Nell’ultimo periodo si è ridotto il tam tam mediatico su giornali e televisioni, il disagio fa audience solo se presentato in termini sensazionalistici, atteggiamento da cui siamo sempre rifuggiti, preferendo un diverso tipo di comunicazione.
Quello che invece è sempre più in aumento è, per fortuna, la risposta di chi desidera aiutarci. Tanti sono i donatori che ci sostengono con forme più diverse, a seconda delle proprie disponibilità.
Da diversi anni all’interno dei servizi si dice che è ora di cambiare paradigma, noi lo stiamo facendo partendo dal basso, andando incontro alle persone nel nascondimento e con costanza, con il sostegno di molti volontari che ci credono insieme a noi.
Che aiuto concreto possono dare i cittadini al Team Rogoredo?
L’aiuto più importante e necessario è quello di aiutarci a diffondere la cultura dell’accoglienza verso il prossimo, generare quella sensibilità necessaria a creare il giusto senso di responsabilità condivisa che è il primo motore di un cambiamento.
Per il resto prosegue da alcuni anni la nostra iniziativa ‘dona un libro al bosco’, che prevede la raccolta di libri inviati da tutta Italia, con una dedica per i giovani del bosco, che andranno poi a riempire la nostra biblioteca.
Nell’ultimo anno abbiamo poi iniziato la raccolta di vestiti che, specialmente nei mesi invernali, sono preziosi per combattere il freddo pungente.
Negli Stati Uniti da qualche tempo è allarme Fentanyl, droga 30 volte più potente dell’eroina che sta uccidendo migliaia di persone.

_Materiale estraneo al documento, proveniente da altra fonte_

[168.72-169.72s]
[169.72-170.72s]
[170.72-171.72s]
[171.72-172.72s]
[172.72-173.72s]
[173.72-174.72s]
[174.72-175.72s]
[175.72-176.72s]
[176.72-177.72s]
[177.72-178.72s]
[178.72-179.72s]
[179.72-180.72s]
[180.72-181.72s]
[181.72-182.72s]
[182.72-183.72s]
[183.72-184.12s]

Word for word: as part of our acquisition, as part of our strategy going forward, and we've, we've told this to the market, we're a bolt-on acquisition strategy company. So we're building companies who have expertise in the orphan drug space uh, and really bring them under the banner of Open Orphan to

In Italia che rischio corriamo?
Da diverso tempo al bosco abbiamo le prime avvisaglie dell’arrivo di diverse sostanze, mai viste prima, che danno effetti nuovi tra cui lacerazioni sulla pelle devastanti. Sono sperimentazioni sotto gli occhi di tutti al bosco, costantemente ci imbattiamo in persone preda di sostanze nuove o non sostanze perchè non conosciamo l’eziologia di certi comportamenti e manifestazioni fisiche e non.
Il mercato si muove anche nel mondo della droga seguendo un’unica logica: risparmiare. Il Fentanyl è più pesante dell’eroina, i suoi effetti sono diverse volte più forti e con una dose piccolissima ottieni già effetti devastanti: è più conveniente per i venditori di morte.
Lei è conosciuto per il suo impegno nella lotta alle ludopatie. Quanto l’uso, se non compulsivo ma abituale, dei social ha aggravato la situazione?
Oggi il disagio si esprime attraverso forme sempre più trasversali e variegate. Oltre alle sostanze pensiamo all’azzardo, all’autolesionismo, ai disturbi alimentari… tutte forme di malessere in aumento esponenziale anche nei giovanissimi.
Sono tentativi di lenire un dolore che è per loro devastante, non ha una risposta e non viene facilmente intercettata.
Questo ci richiede di rivedere costantemente il nostro essere operatori oggi, ci interroga sulla nostra presenza e sul nostro modo di rispondere ad una sofferenza che rompe gli argini. Il termometro oggi non è cosa usi, ma perchè lo fai. In questo i social sono una potente cassa di risonanza, troppo spesso fuori controllo.